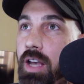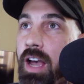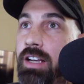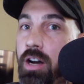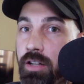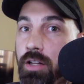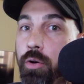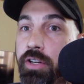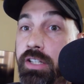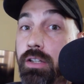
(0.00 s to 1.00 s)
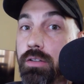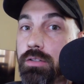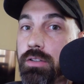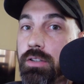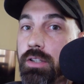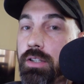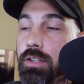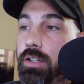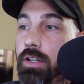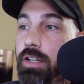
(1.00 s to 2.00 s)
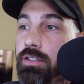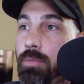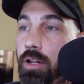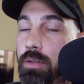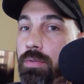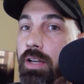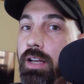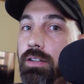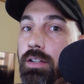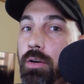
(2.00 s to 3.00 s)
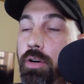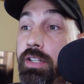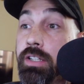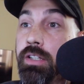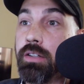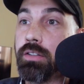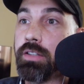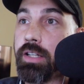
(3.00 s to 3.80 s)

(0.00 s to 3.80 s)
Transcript: I got a lower yield. Okay, smaller plant, lower yield.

→ **Instructions to follow**
Please give the material above again in full, with no pictures in your version.

→ **Written response**
(0.00 s to 1.00 s)
(1.00 s to 2.00 s)
(2.00 s to 3.00 s)
(3.00 s to 3.80 s)

(0.00 s to 3.80 s)
Transcript: I got a lower yield. Okay, smaller plant, lower yield.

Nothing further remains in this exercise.